------ DATA PROVIDED

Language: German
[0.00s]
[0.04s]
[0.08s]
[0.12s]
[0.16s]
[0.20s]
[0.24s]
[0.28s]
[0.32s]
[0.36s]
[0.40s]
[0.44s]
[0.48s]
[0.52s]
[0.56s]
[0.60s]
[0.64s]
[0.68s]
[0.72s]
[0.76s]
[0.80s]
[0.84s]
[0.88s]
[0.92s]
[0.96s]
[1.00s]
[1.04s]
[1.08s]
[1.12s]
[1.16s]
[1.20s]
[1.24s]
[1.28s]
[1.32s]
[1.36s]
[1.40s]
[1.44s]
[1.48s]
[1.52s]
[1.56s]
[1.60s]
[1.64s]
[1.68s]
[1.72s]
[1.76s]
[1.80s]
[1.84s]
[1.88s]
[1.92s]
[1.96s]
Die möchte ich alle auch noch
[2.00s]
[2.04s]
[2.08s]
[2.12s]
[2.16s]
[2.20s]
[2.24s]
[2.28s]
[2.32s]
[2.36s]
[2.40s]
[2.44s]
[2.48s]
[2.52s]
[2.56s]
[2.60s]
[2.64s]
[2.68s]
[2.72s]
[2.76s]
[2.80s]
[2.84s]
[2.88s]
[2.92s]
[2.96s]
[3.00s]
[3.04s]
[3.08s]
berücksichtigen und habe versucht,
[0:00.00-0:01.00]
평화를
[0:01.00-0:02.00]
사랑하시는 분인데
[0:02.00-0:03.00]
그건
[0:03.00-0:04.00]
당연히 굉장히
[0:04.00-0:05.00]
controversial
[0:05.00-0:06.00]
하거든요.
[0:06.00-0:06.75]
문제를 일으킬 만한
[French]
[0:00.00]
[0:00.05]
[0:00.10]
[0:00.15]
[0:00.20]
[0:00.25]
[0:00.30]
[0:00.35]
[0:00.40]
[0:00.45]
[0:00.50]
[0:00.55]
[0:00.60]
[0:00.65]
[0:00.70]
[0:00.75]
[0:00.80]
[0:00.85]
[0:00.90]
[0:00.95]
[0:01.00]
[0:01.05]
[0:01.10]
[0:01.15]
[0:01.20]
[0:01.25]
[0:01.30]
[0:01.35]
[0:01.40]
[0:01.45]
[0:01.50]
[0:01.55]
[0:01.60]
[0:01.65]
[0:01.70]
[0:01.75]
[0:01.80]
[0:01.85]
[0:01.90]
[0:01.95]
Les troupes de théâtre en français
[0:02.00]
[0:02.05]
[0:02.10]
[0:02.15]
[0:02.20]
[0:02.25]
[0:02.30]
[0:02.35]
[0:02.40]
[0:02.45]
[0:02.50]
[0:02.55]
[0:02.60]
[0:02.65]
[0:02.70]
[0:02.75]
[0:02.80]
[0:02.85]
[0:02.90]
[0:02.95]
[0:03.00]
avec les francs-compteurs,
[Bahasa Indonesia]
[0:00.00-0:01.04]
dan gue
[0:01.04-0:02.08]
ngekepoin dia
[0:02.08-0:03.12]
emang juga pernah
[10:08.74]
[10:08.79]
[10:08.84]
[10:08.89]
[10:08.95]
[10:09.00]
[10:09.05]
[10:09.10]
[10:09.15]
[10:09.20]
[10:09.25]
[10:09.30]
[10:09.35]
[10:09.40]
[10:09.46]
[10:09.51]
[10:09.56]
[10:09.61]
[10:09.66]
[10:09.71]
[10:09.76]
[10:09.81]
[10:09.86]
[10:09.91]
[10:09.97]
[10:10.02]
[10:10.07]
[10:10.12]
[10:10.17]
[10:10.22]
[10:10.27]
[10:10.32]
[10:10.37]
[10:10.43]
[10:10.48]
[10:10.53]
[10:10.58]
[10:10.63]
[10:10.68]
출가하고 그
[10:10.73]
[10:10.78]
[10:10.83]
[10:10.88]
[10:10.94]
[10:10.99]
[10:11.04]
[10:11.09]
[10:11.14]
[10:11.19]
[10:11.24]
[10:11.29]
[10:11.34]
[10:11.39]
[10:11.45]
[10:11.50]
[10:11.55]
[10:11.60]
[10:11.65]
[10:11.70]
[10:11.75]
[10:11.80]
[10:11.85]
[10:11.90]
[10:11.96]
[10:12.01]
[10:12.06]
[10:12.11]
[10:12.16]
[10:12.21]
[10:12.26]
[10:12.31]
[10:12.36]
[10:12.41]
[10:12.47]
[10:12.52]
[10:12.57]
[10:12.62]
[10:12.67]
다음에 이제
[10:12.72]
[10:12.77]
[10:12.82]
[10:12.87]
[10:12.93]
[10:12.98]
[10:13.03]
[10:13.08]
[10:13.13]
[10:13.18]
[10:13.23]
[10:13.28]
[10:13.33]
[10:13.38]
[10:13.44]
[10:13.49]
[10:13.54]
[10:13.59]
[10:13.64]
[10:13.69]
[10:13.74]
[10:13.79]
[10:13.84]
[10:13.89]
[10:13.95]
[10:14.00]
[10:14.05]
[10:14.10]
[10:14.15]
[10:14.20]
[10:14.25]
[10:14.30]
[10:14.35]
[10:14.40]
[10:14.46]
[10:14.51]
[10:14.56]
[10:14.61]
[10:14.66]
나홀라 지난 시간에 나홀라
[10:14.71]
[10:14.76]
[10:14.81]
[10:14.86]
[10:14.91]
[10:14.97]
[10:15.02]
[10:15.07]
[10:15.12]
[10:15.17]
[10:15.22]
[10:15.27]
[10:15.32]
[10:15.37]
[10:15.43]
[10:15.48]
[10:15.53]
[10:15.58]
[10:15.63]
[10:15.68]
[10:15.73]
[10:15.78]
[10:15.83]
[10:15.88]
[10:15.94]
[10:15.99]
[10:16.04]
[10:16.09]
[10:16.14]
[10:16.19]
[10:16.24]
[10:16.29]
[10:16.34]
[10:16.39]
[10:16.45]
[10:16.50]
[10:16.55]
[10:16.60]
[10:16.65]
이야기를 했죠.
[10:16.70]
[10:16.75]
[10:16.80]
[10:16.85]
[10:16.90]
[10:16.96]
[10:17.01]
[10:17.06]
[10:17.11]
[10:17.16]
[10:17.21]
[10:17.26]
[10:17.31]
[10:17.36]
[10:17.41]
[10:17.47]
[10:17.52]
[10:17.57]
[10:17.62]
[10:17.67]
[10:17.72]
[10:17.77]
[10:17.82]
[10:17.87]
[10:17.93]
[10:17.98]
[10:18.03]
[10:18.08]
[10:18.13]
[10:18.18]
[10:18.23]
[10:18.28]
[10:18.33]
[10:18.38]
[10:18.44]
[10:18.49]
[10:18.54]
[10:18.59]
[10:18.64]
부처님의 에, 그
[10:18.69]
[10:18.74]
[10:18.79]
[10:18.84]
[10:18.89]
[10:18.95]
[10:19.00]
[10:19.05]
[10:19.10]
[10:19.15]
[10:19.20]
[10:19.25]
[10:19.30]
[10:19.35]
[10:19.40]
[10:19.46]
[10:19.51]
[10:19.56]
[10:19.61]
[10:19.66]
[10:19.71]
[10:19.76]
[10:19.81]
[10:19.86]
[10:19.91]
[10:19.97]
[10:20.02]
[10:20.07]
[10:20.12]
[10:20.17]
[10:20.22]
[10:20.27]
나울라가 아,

------------

In full and without alteration, write out each record.

• [EXERCISE RESPONSE]
Language: German
[0.00s]
[0.04s]
[0.08s]
[0.12s]
[0.16s]
[0.20s]
[0.24s]
[0.28s]
[0.32s]
[0.36s]
[0.40s]
[0.44s]
[0.48s]
[0.52s]
[0.56s]
[0.60s]
[0.64s]
[0.68s]
[0.72s]
[0.76s]
[0.80s]
[0.84s]
[0.88s]
[0.92s]
[0.96s]
[1.00s]
[1.04s]
[1.08s]
[1.12s]
[1.16s]
[1.20s]
[1.24s]
[1.28s]
[1.32s]
[1.36s]
[1.40s]
[1.44s]
[1.48s]
[1.52s]
[1.56s]
[1.60s]
[1.64s]
[1.68s]
[1.72s]
[1.76s]
[1.80s]
[1.84s]
[1.88s]
[1.92s]
[1.96s]
Die möchte ich alle auch noch
[2.00s]
[2.04s]
[2.08s]
[2.12s]
[2.16s]
[2.20s]
[2.24s]
[2.28s]
[2.32s]
[2.36s]
[2.40s]
[2.44s]
[2.48s]
[2.52s]
[2.56s]
[2.60s]
[2.64s]
[2.68s]
[2.72s]
[2.76s]
[2.80s]
[2.84s]
[2.88s]
[2.92s]
[2.96s]
[3.00s]
[3.04s]
[3.08s]
berücksichtigen und habe versucht,
[0:00.00-0:01.00]
평화를
[0:01.00-0:02.00]
사랑하시는 분인데
[0:02.00-0:03.00]
그건
[0:03.00-0:04.00]
당연히 굉장히
[0:04.00-0:05.00]
controversial
[0:05.00-0:06.00]
하거든요.
[0:06.00-0:06.75]
문제를 일으킬 만한
[French]
[0:00.00]
[0:00.05]
[0:00.10]
[0:00.15]
[0:00.20]
[0:00.25]
[0:00.30]
[0:00.35]
[0:00.40]
[0:00.45]
[0:00.50]
[0:00.55]
[0:00.60]
[0:00.65]
[0:00.70]
[0:00.75]
[0:00.80]
[0:00.85]
[0:00.90]
[0:00.95]
[0:01.00]
[0:01.05]
[0:01.10]
[0:01.15]
[0:01.20]
[0:01.25]
[0:01.30]
[0:01.35]
[0:01.40]
[0:01.45]
[0:01.50]
[0:01.55]
[0:01.60]
[0:01.65]
[0:01.70]
[0:01.75]
[0:01.80]
[0:01.85]
[0:01.90]
[0:01.95]
Les troupes de théâtre en français
[0:02.00]
[0:02.05]
[0:02.10]
[0:02.15]
[0:02.20]
[0:02.25]
[0:02.30]
[0:02.35]
[0:02.40]
[0:02.45]
[0:02.50]
[0:02.55]
[0:02.60]
[0:02.65]
[0:02.70]
[0:02.75]
[0:02.80]
[0:02.85]
[0:02.90]
[0:02.95]
[0:03.00]
avec les francs-compteurs,
[Bahasa Indonesia]
[0:00.00-0:01.04]
dan gue
[0:01.04-0:02.08]
ngekepoin dia
[0:02.08-0:03.12]
emang juga pernah
[10:08.74]
[10:08.79]
[10:08.84]
[10:08.89]
[10:08.95]
[10:09.00]
[10:09.05]
[10:09.10]
[10:09.15]
[10:09.20]
[10:09.25]
[10:09.30]
[10:09.35]
[10:09.40]
[10:09.46]
[10:09.51]
[10:09.56]
[10:09.61]
[10:09.66]
[10:09.71]
[10:09.76]
[10:09.81]
[10:09.86]
[10:09.91]
[10:09.97]
[10:10.02]
[10:10.07]
[10:10.12]
[10:10.17]
[10:10.22]
[10:10.27]
[10:10.32]
[10:10.37]
[10:10.43]
[10:10.48]
[10:10.53]
[10:10.58]
[10:10.63]
[10:10.68]
출가하고 그
[10:10.73]
[10:10.78]
[10:10.83]
[10:10.88]
[10:10.94]
[10:10.99]
[10:11.04]
[10:11.09]
[10:11.14]
[10:11.19]
[10:11.24]
[10:11.29]
[10:11.34]
[10:11.39]
[10:11.45]
[10:11.50]
[10:11.55]
[10:11.60]
[10:11.65]
[10:11.70]
[10:11.75]
[10:11.80]
[10:11.85]
[10:11.90]
[10:11.96]
[10:12.01]
[10:12.06]
[10:12.11]
[10:12.16]
[10:12.21]
[10:12.26]
[10:12.31]
[10:12.36]
[10:12.41]
[10:12.47]
[10:12.52]
[10:12.57]
[10:12.62]
[10:12.67]
다음에 이제
[10:12.72]
[10:12.77]
[10:12.82]
[10:12.87]
[10:12.93]
[10:12.98]
[10:13.03]
[10:13.08]
[10:13.13]
[10:13.18]
[10:13.23]
[10:13.28]
[10:13.33]
[10:13.38]
[10:13.44]
[10:13.49]
[10:13.54]
[10:13.59]
[10:13.64]
[10:13.69]
[10:13.74]
[10:13.79]
[10:13.84]
[10:13.89]
[10:13.95]
[10:14.00]
[10:14.05]
[10:14.10]
[10:14.15]
[10:14.20]
[10:14.25]
[10:14.30]
[10:14.35]
[10:14.40]
[10:14.46]
[10:14.51]
[10:14.56]
[10:14.61]
[10:14.66]
나홀라 지난 시간에 나홀라
[10:14.71]
[10:14.76]
[10:14.81]
[10:14.86]
[10:14.91]
[10:14.97]
[10:15.02]
[10:15.07]
[10:15.12]
[10:15.17]
[10:15.22]
[10:15.27]
[10:15.32]
[10:15.37]
[10:15.43]
[10:15.48]
[10:15.53]
[10:15.58]
[10:15.63]
[10:15.68]
[10:15.73]
[10:15.78]
[10:15.83]
[10:15.88]
[10:15.94]
[10:15.99]
[10:16.04]
[10:16.09]
[10:16.14]
[10:16.19]
[10:16.24]
[10:16.29]
[10:16.34]
[10:16.39]
[10:16.45]
[10:16.50]
[10:16.55]
[10:16.60]
[10:16.65]
이야기를 했죠.
[10:16.70]
[10:16.75]
[10:16.80]
[10:16.85]
[10:16.90]
[10:16.96]
[10:17.01]
[10:17.06]
[10:17.11]
[10:17.16]
[10:17.21]
[10:17.26]
[10:17.31]
[10:17.36]
[10:17.41]
[10:17.47]
[10:17.52]
[10:17.57]
[10:17.62]
[10:17.67]
[10:17.72]
[10:17.77]
[10:17.82]
[10:17.87]
[10:17.93]
[10:17.98]
[10:18.03]
[10:18.08]
[10:18.13]
[10:18.18]
[10:18.23]
[10:18.28]
[10:18.33]
[10:18.38]
[10:18.44]
[10:18.49]
[10:18.54]
[10:18.59]
[10:18.64]
부처님의 에, 그
[10:18.69]
[10:18.74]
[10:18.79]
[10:18.84]
[10:18.89]
[10:18.95]
[10:19.00]
[10:19.05]
[10:19.10]
[10:19.15]
[10:19.20]
[10:19.25]
[10:19.30]
[10:19.35]
[10:19.40]
[10:19.46]
[10:19.51]
[10:19.56]
[10:19.61]
[10:19.66]
[10:19.71]
[10:19.76]
[10:19.81]
[10:19.86]
[10:19.91]
[10:19.97]
[10:20.02]
[10:20.07]
[10:20.12]
[10:20.17]
[10:20.22]
[10:20.27]
나울라가 아,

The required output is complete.